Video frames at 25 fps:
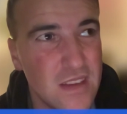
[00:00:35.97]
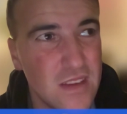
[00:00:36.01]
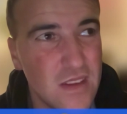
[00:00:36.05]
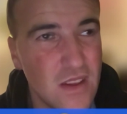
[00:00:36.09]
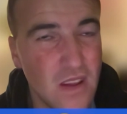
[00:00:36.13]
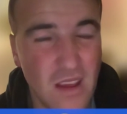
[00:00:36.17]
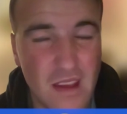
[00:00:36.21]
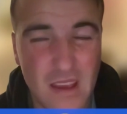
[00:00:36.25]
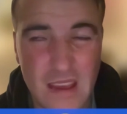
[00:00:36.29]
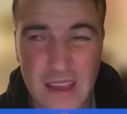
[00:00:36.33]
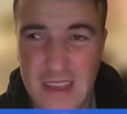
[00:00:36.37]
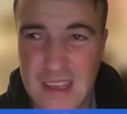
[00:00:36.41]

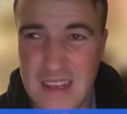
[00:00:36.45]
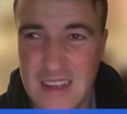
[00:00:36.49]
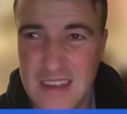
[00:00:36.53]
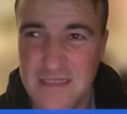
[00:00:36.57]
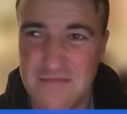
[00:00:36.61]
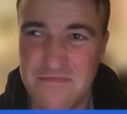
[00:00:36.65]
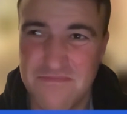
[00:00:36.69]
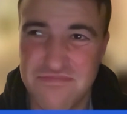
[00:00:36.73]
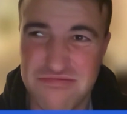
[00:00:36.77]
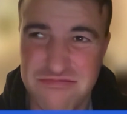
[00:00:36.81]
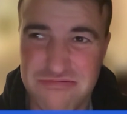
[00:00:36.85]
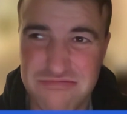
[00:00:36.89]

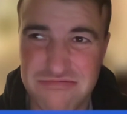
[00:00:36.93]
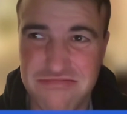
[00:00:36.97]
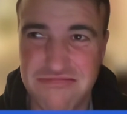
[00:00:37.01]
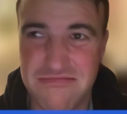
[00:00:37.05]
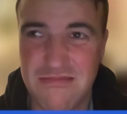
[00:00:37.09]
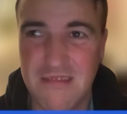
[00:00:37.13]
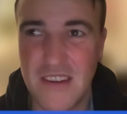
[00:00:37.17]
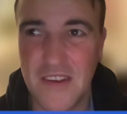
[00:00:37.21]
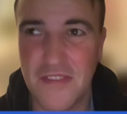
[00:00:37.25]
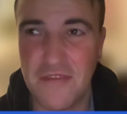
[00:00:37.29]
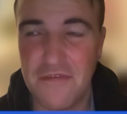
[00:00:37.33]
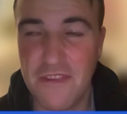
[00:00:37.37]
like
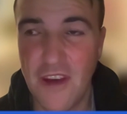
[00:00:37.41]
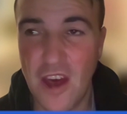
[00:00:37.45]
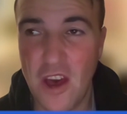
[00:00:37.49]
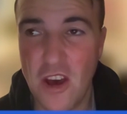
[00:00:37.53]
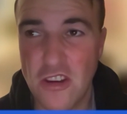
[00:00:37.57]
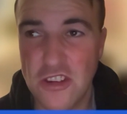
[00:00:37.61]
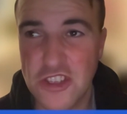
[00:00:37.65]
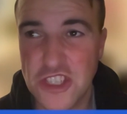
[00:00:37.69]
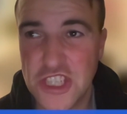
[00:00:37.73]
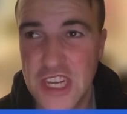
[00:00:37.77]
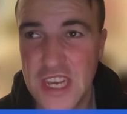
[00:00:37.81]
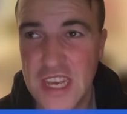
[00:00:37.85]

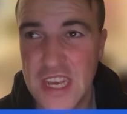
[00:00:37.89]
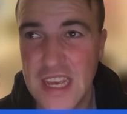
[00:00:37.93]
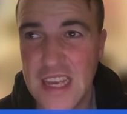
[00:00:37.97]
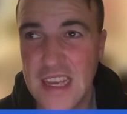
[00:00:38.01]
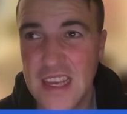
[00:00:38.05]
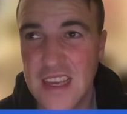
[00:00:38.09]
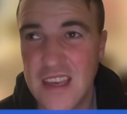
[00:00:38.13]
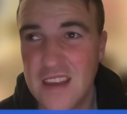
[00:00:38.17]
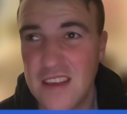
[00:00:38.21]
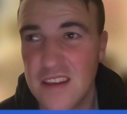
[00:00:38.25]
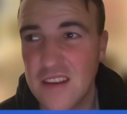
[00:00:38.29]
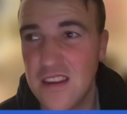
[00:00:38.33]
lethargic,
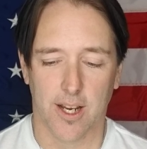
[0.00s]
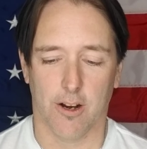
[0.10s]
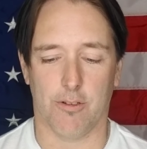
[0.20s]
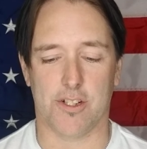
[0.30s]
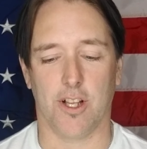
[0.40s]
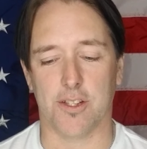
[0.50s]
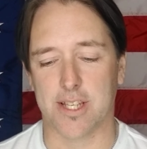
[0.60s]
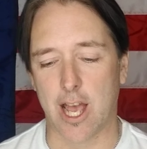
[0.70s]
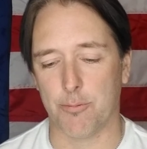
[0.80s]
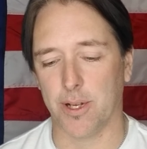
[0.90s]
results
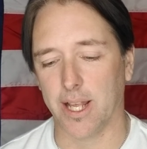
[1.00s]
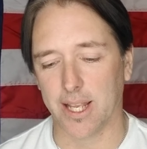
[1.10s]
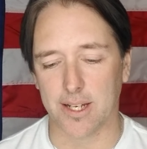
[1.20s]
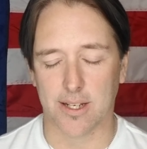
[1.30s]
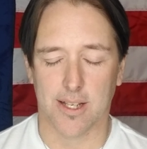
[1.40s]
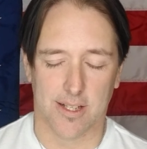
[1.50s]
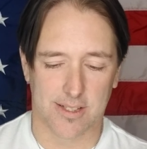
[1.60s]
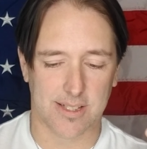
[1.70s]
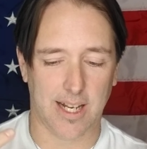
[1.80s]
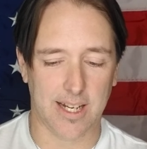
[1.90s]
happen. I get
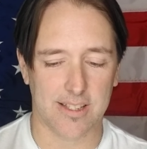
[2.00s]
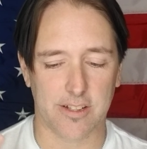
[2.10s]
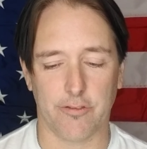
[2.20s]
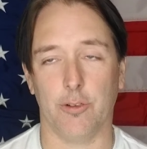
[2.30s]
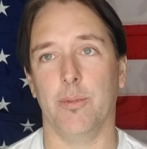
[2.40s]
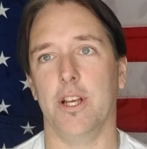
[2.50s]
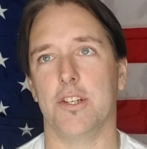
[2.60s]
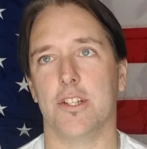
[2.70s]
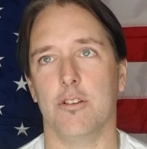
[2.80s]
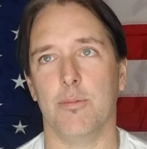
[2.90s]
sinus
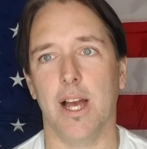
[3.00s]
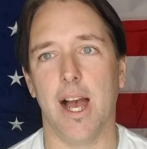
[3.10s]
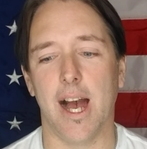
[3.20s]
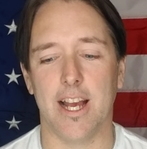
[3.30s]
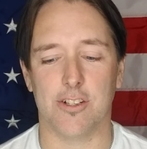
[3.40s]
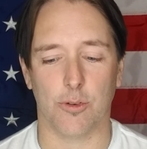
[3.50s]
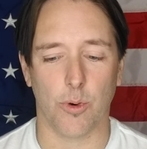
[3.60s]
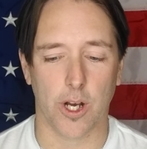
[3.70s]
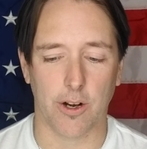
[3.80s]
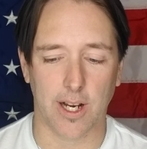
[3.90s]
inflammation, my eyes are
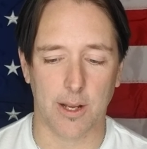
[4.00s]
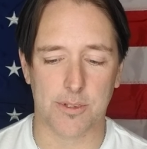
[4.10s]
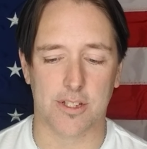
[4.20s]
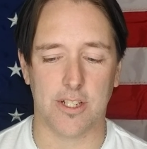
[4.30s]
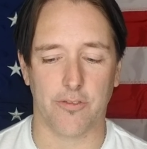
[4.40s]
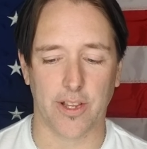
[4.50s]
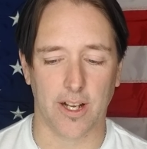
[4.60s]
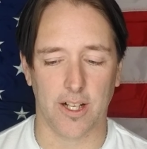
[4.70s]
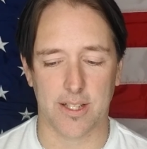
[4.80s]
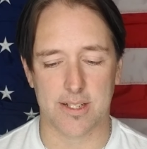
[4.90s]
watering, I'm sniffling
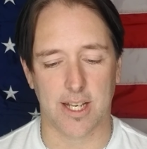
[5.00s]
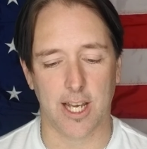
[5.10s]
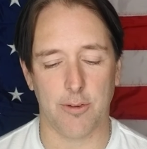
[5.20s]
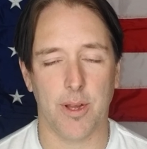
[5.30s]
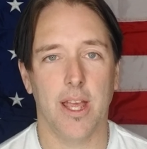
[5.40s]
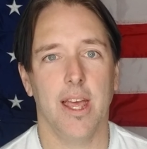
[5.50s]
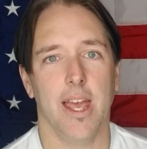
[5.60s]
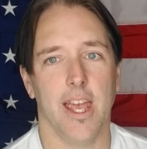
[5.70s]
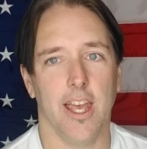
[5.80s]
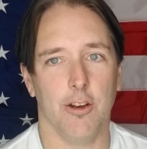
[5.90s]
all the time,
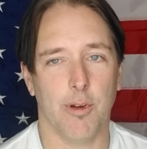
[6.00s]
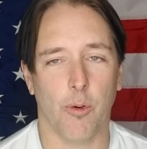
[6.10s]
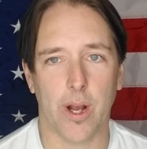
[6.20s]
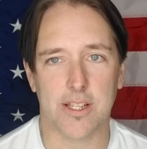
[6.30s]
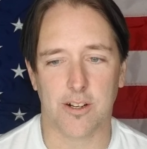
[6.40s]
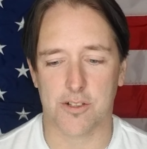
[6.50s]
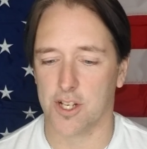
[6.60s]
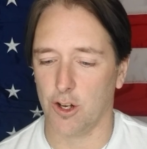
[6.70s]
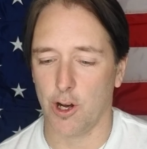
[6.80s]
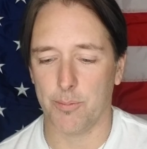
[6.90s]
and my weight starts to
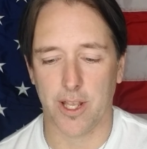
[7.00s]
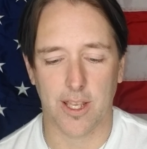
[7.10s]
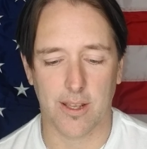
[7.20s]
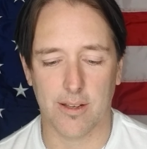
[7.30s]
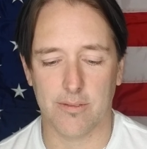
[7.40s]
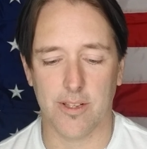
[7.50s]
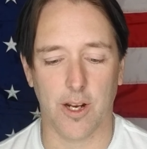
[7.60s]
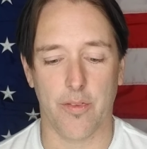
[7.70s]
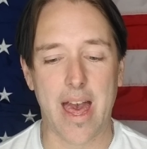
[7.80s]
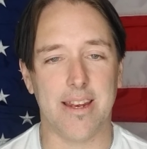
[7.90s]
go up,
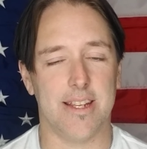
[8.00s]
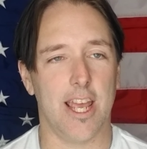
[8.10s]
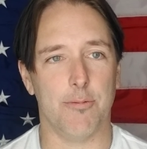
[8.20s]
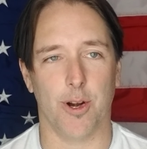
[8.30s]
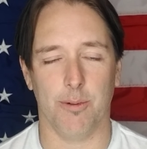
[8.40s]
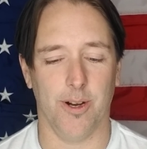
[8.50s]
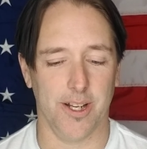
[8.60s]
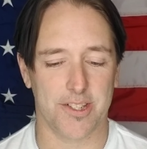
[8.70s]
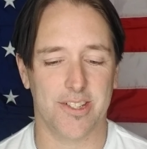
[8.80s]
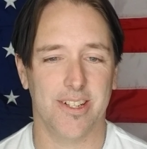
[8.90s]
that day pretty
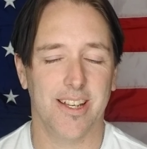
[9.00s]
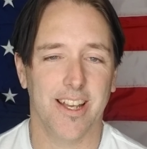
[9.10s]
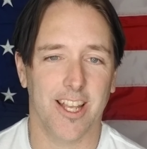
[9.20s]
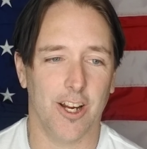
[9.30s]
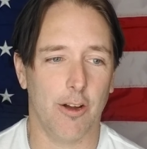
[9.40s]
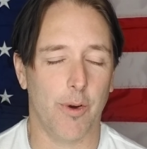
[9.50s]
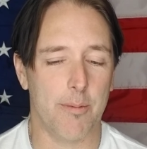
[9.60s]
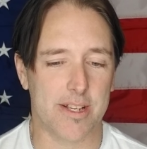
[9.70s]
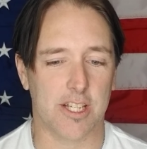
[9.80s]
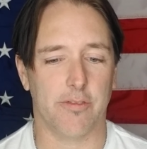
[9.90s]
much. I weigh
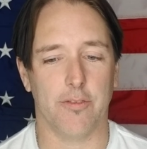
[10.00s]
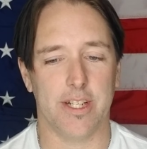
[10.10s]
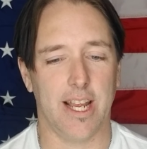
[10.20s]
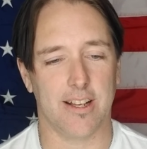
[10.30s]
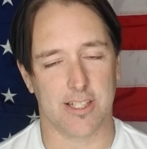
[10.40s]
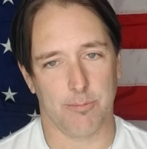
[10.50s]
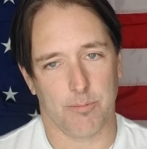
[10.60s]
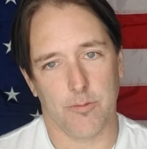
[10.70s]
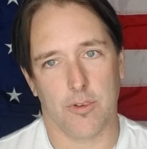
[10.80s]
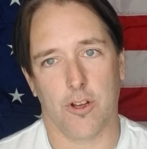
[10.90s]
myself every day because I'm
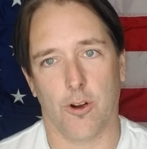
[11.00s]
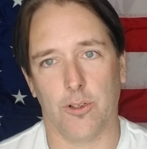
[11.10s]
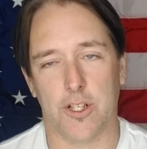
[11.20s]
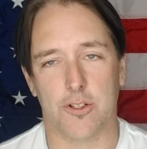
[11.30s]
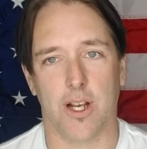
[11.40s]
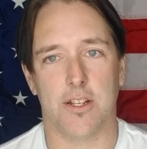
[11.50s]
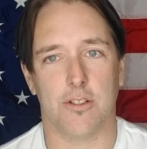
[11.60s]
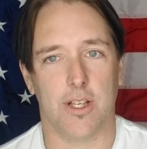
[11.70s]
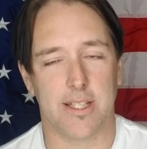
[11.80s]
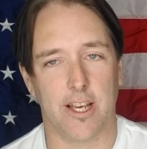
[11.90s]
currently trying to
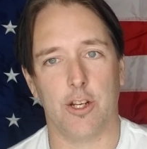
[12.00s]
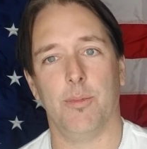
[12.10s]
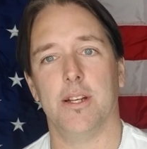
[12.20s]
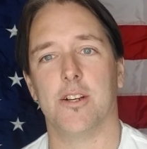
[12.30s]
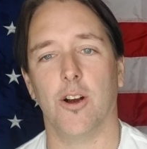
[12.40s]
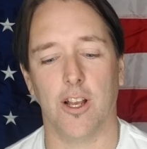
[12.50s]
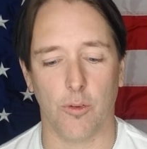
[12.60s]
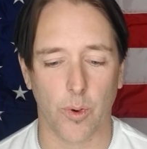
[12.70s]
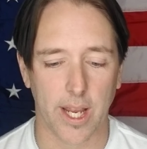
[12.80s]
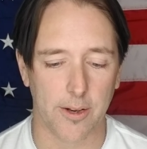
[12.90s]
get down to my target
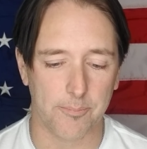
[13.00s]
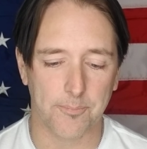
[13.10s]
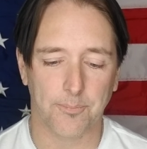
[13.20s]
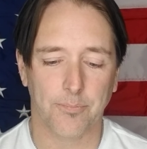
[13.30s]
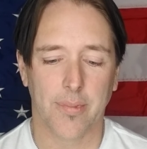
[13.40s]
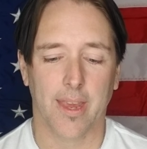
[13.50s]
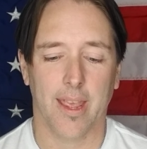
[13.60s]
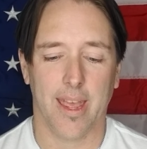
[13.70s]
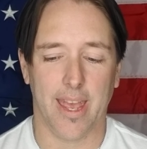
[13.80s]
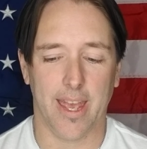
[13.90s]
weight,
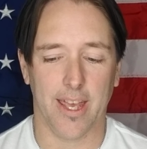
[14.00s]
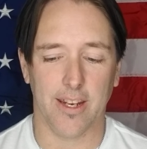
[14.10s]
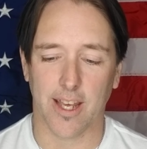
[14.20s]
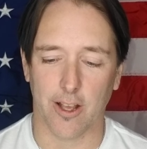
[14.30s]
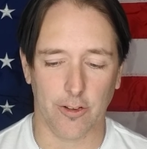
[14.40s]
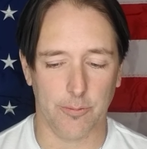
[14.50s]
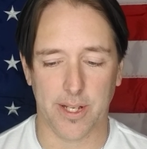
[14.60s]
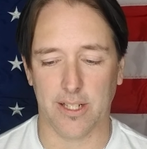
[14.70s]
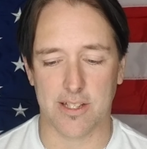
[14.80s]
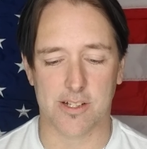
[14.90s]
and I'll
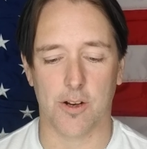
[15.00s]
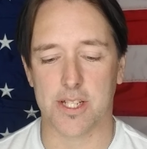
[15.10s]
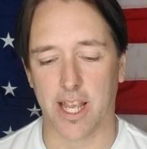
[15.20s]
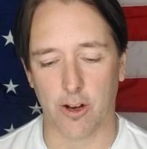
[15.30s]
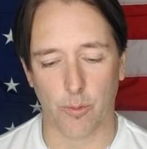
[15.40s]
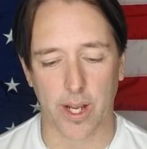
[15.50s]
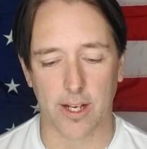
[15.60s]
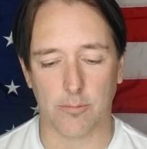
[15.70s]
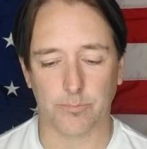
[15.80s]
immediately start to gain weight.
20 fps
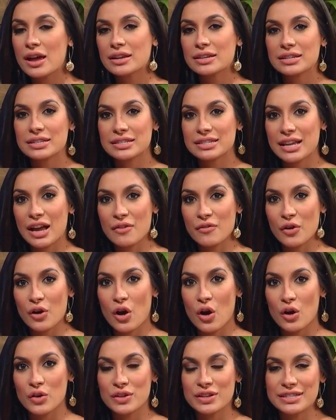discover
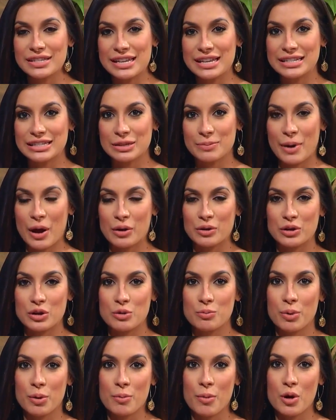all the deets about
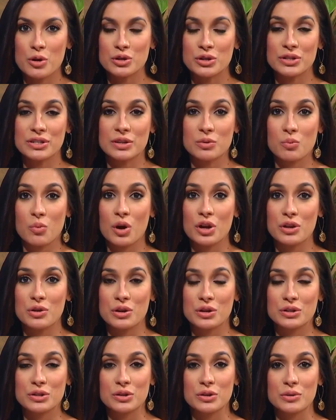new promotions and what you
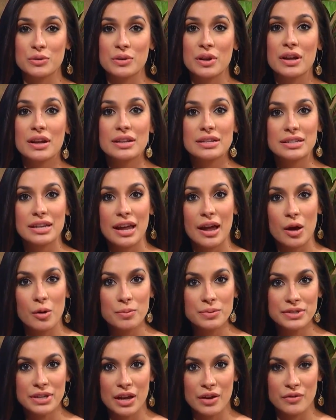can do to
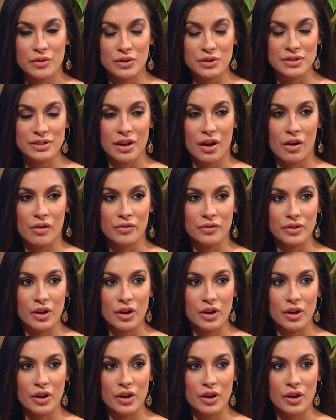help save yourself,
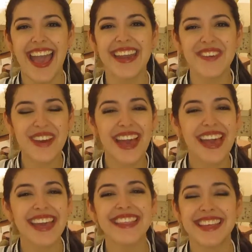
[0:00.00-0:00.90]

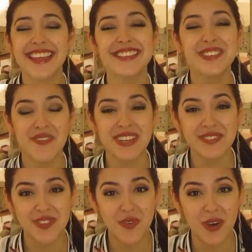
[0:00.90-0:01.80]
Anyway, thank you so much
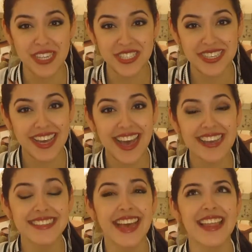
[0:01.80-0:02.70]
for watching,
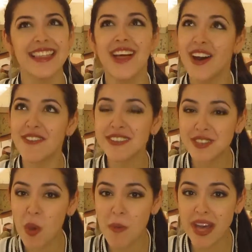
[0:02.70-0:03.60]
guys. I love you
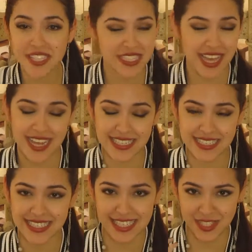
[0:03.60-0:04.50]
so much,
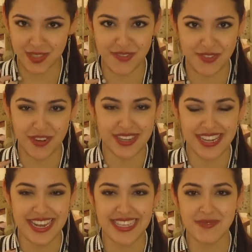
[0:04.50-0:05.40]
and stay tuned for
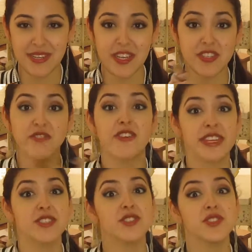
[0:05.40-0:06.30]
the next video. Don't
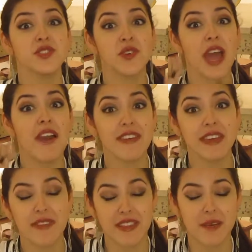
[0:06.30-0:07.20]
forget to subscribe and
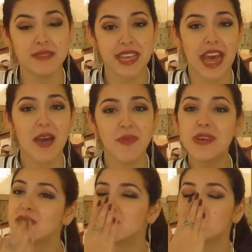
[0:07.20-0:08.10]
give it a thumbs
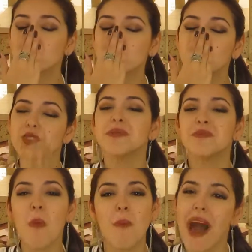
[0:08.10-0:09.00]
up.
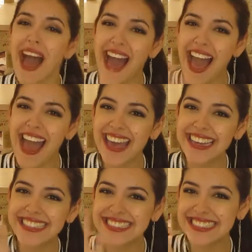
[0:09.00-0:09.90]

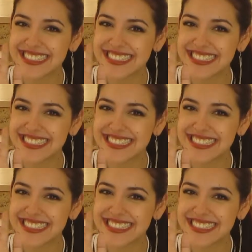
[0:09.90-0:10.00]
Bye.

THE PROBLEM: Copy exactly the lines from the first line of the records above through the line with "[00:00:36.57]", both included, and nothing else. Pictures stay out.

REPLY:
Video frames at 25 fps:
[00:00:35.97]
[00:00:36.01]
[00:00:36.05]
[00:00:36.09]
[00:00:36.13]
[00:00:36.17]
[00:00:36.21]
[00:00:36.25]
[00:00:36.29]
[00:00:36.33]
[00:00:36.37]
[00:00:36.41]

[00:00:36.45]
[00:00:36.49]
[00:00:36.53]
[00:00:36.57]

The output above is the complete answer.